If you are new to Trino or Presto®, I recommend that you check out the following blog to get a sense for the Hive connector architecture. A gentle introduction to the Hive connector
In this tutorial, you will:
- Learn how to run a CTAS (CREATE TABLE AS) statement in Trino.
- Learn the roles of the Trino runtime, metastore, and storage.
- Dive into the relational database that contains the Hive model and metadata that is stored in the Hive metstore service.
First, you want to start the services. Make sure that you are in the
trino-getting-started/hive/trino-minio
directory. Now run the following
command:
docker compose up -d
You should expect to see the following output (you may also have to download the Docker images before you see the "done" message):
Creating network "trino-minio_trino-network" with driver "bridge"

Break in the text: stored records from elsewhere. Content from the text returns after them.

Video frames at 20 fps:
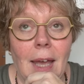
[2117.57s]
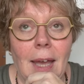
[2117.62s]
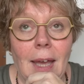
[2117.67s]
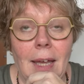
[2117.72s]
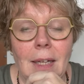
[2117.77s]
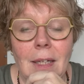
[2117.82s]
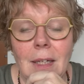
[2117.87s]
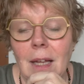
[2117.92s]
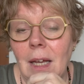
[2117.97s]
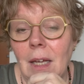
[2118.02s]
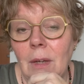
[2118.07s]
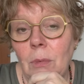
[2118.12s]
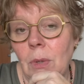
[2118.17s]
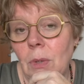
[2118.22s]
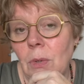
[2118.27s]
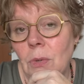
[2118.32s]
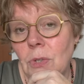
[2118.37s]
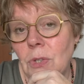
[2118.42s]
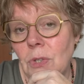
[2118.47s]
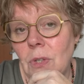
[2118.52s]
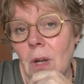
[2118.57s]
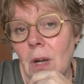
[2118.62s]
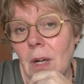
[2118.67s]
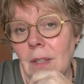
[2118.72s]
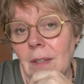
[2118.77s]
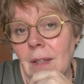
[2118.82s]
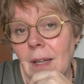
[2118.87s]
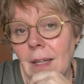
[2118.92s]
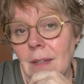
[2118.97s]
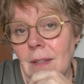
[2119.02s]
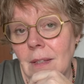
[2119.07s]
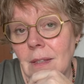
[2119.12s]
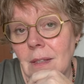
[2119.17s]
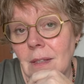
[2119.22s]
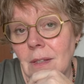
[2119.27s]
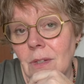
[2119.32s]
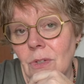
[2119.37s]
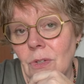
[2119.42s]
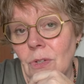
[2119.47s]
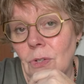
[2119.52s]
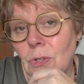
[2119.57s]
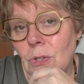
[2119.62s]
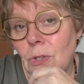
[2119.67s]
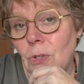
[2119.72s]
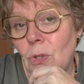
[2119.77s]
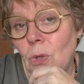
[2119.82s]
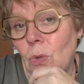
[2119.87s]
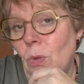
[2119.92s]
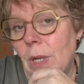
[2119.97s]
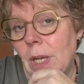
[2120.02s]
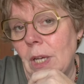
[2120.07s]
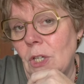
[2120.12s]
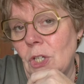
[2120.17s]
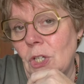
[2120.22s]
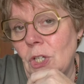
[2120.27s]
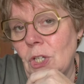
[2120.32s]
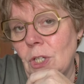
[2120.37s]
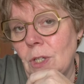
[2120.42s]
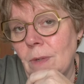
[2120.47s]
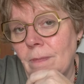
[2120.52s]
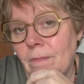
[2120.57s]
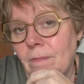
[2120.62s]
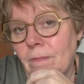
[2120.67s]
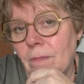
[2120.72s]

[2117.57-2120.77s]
And I will start that soonish.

Creating volume "trino-minio_minio-data" with local driver
Creating minio ... done
Creating trino-minio_trino-coordinator_1 ... done
Creating trino-minio_mariadb_1 ... done
Creating trino-minio_hive-metastore_1 ... done
Once this is complete, you can log into the Trino coordinator node. We will
do this by using the exec
command and run the trino
CLI executable as the command we run on that
container. Notice the container id is trino-minio-trino-coordinator-1
so the
command you will run is:
docker container exec -it trino-minio-trino-coordinator-1 trino
When you start this step, you should see the trino
cursor once the startup
is complete. It should look like this when it is done:
trino>
The first step to understanding the Hive metastore's role in the Hive connector is to run a CTAS (CREATE TABLE AS) query that pushes data from one of the TPC connectors into the hive catalog that points to MinIO. The TPC connectors generate data on the fly so that we can run simple tests like this.

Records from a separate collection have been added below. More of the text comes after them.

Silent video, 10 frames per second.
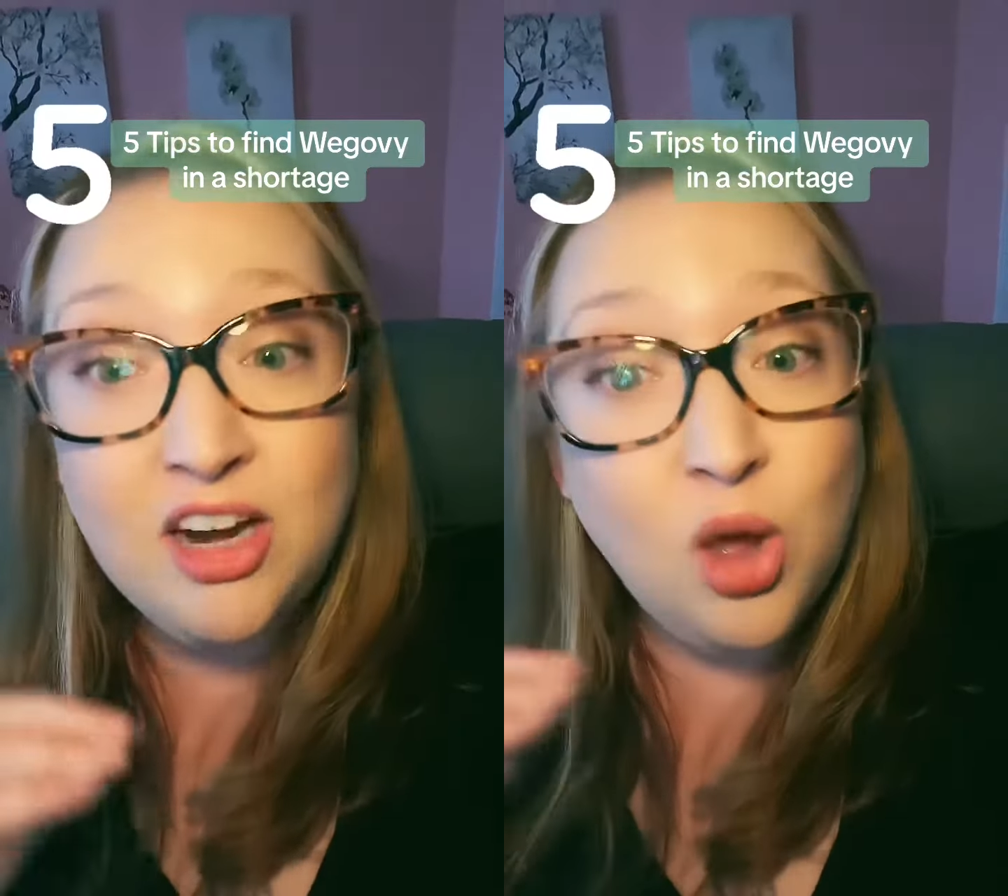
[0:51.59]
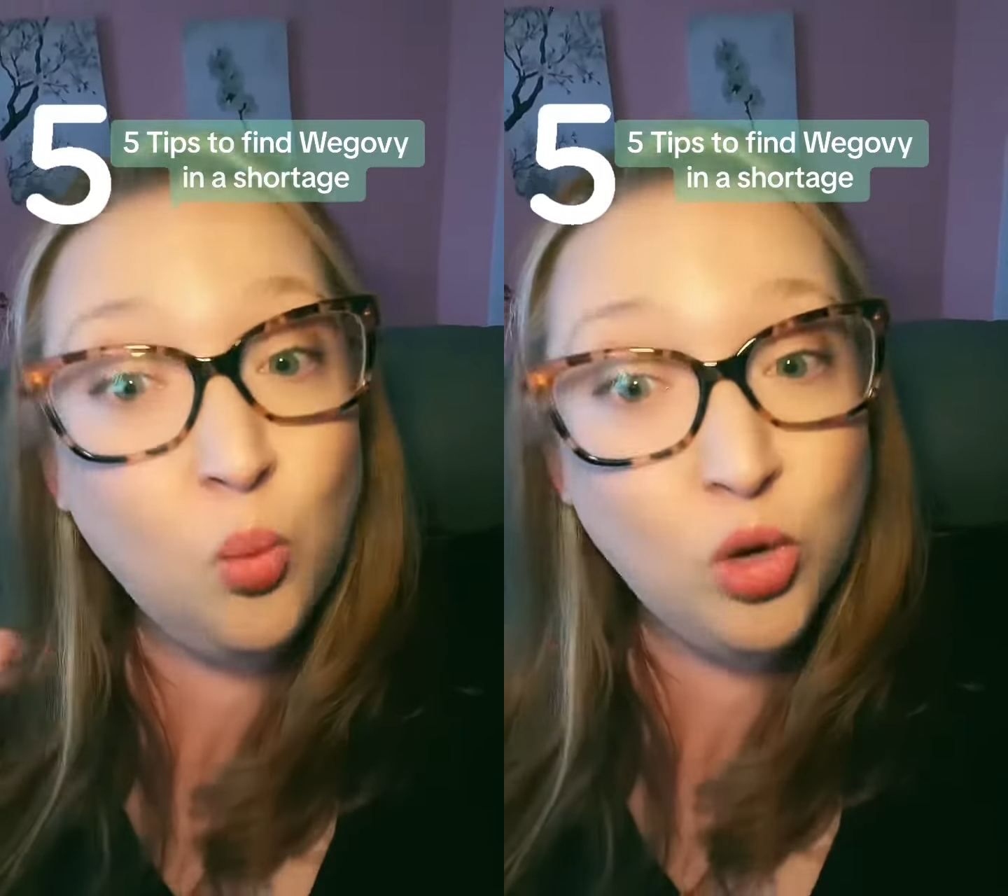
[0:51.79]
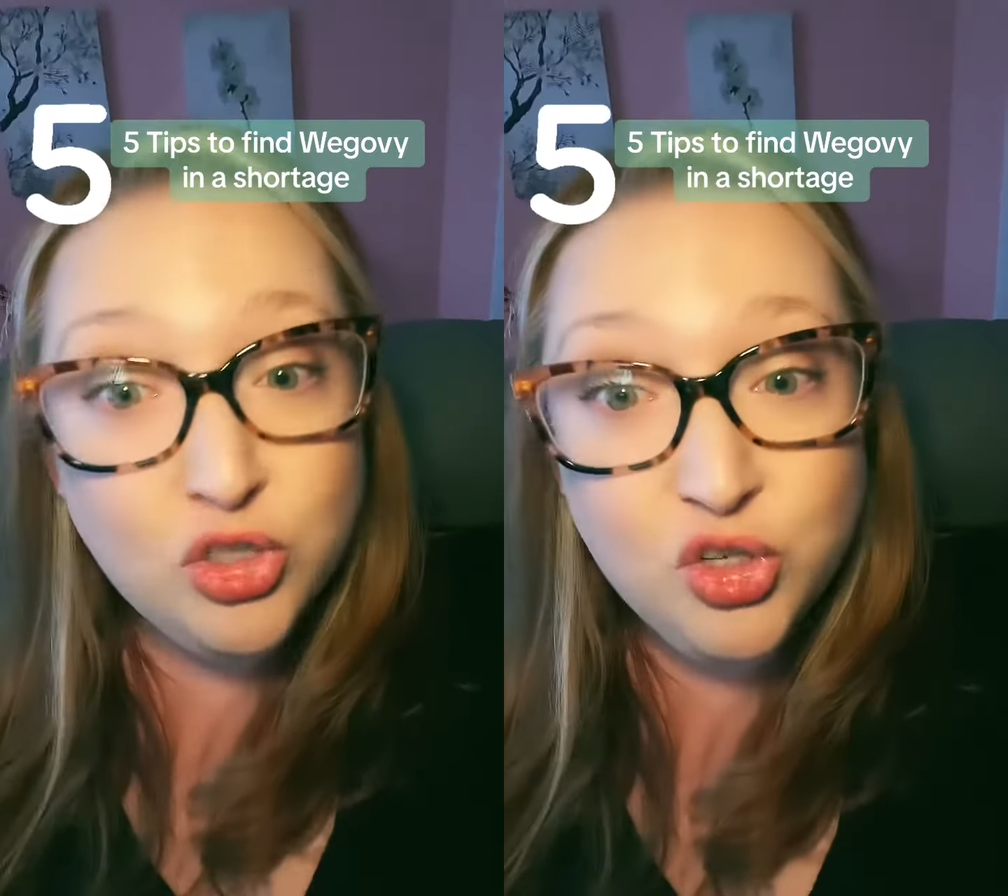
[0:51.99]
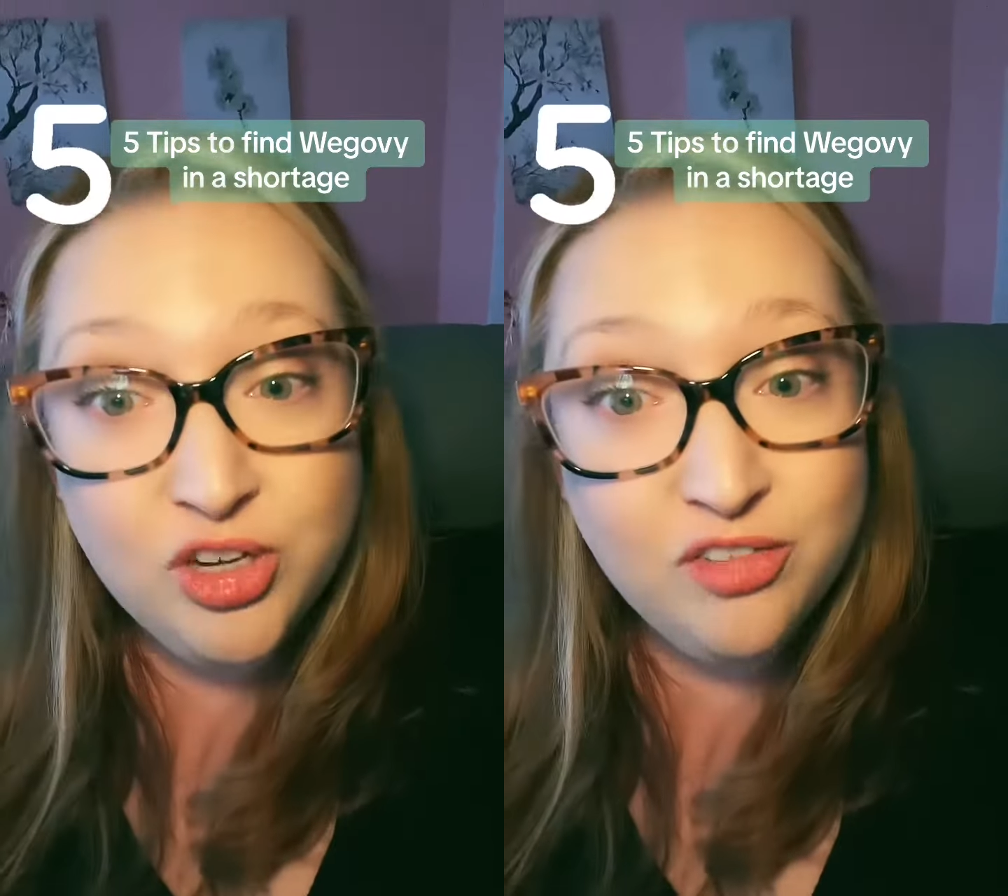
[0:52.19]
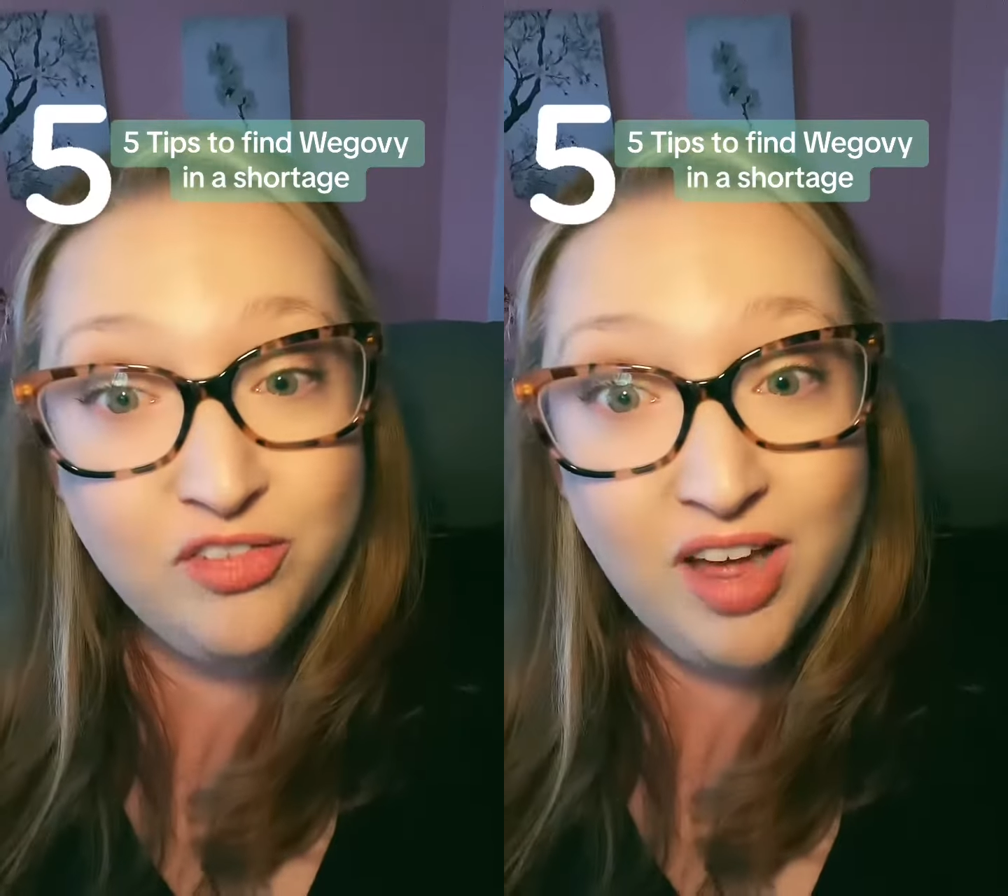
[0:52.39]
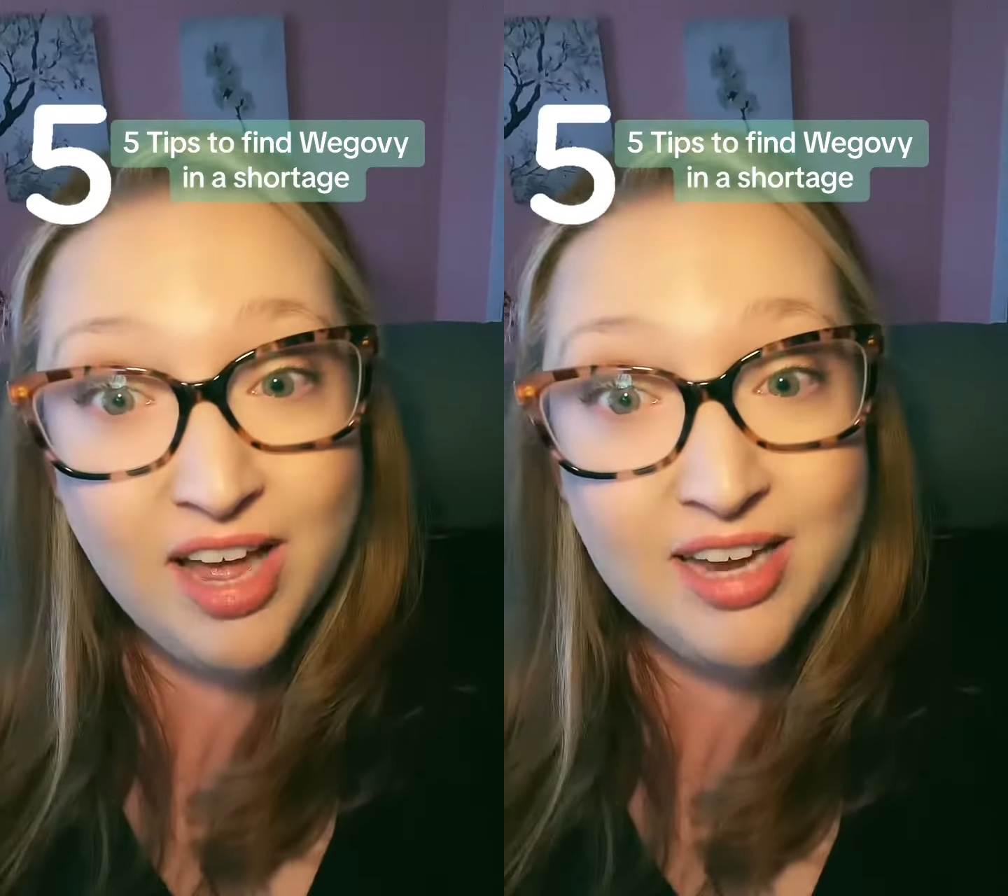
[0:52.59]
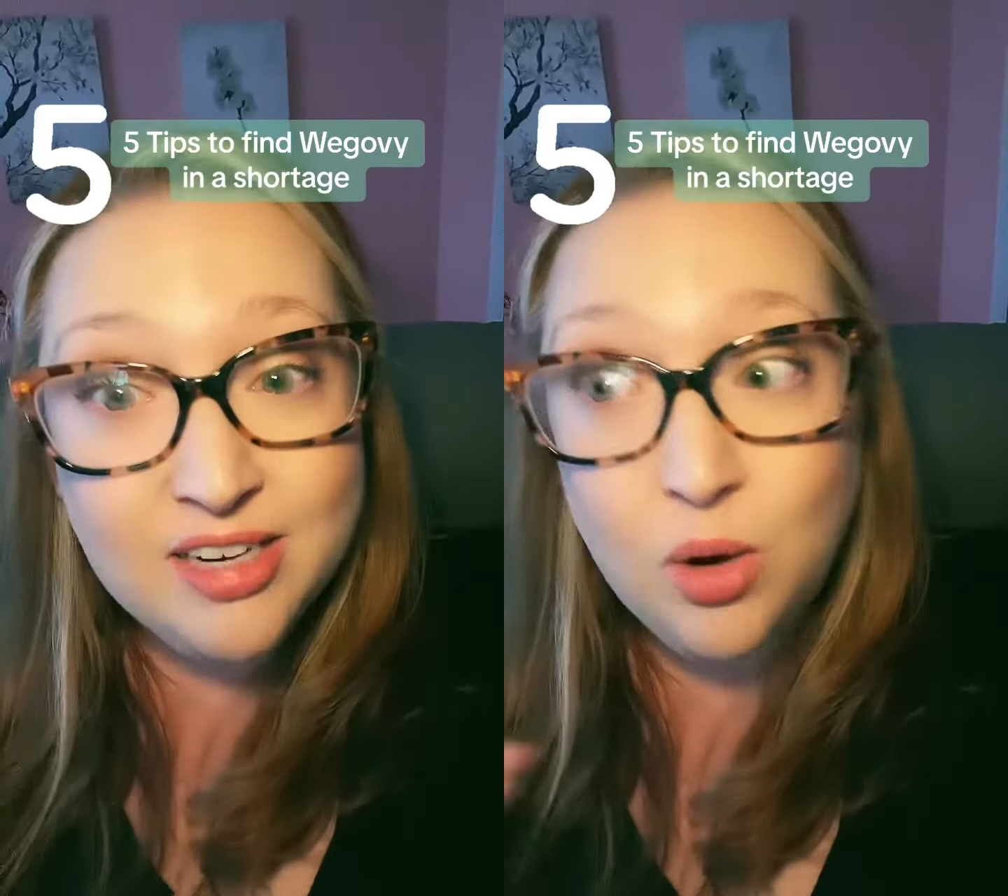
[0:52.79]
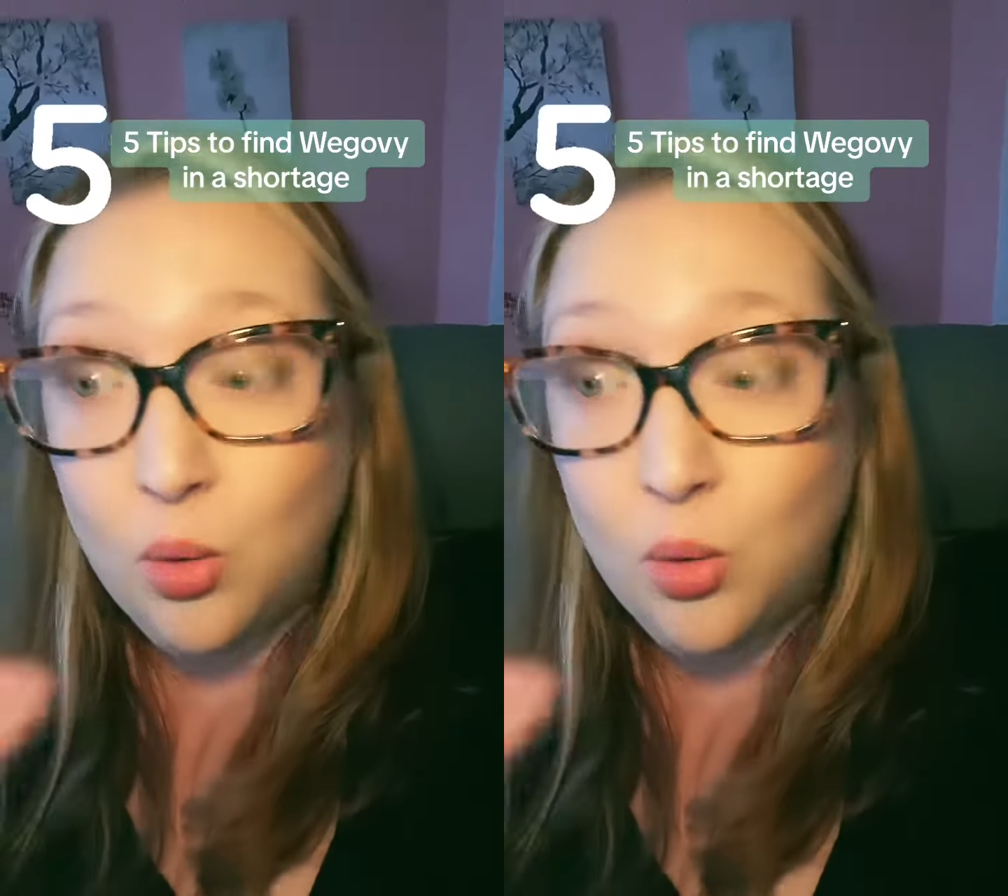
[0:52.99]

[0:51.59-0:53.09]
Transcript: on what you can find,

First, run a command to show the catalogs to see the tpch
and minio
catalogs
since these are what we will use in the CTAS query.
SHOW CATALOGS;
You should see that the minio catalog is registered. This is actually a Hive
connector configured under the name minio
to delineate the underlying storage
we are using.
If we look at the Trino Architecture, we're first going to prep the file storage where the actual data will reside. In earlier iterations of big data systems, this layer was commonly HDFS or other S3 compatible storage and AWS S3. For our example, we're using MinIO which is also S3 compatible. Creating a bucket gives us a location to write our data to and we can tell Trino where to find it.
Now, open the MinIO UI and log in using:
Access Key: minio
Secret Key: minio123
Upon logging in, you will see the following screen.
Create a Bucket by clicking (+) button and create bucket.
Name the bucket tiny
as the dataset we will be transferring will be small.
Now that we've set up the MinIO bucket, lets move to creating our SCHEMA that points us to the bucket in MinIO and then run our CTAS query. When we create a table using CTAS, we're telling the table to copy the table schema and the data from the source table into the table we're creating. This will make more sense when you see the query below.
Note: There are two meanings we just used when saying the word "schema". There is the table schema that defines columns of a table, then there is the SCHEMA that I intentionally put in all caps that signifies the SCHEMA in the containment hierarchy used by Trino. Trino defines a CATALOG which contains multiple SCHEMAS, which contain multiple TABLES. In other databases like Hive and MySQL
Back in the terminal create the minio.tiny SCHEMA. This will be the first call to the metastore to save the location of the S3 schema location in MinIO.
CREATE SCHEMA minio.tiny
WITH (location = 's3a://tiny/');
Now that we have a SCHEMA that references the bucket where we store our tables in MinIO, we now can create our first table.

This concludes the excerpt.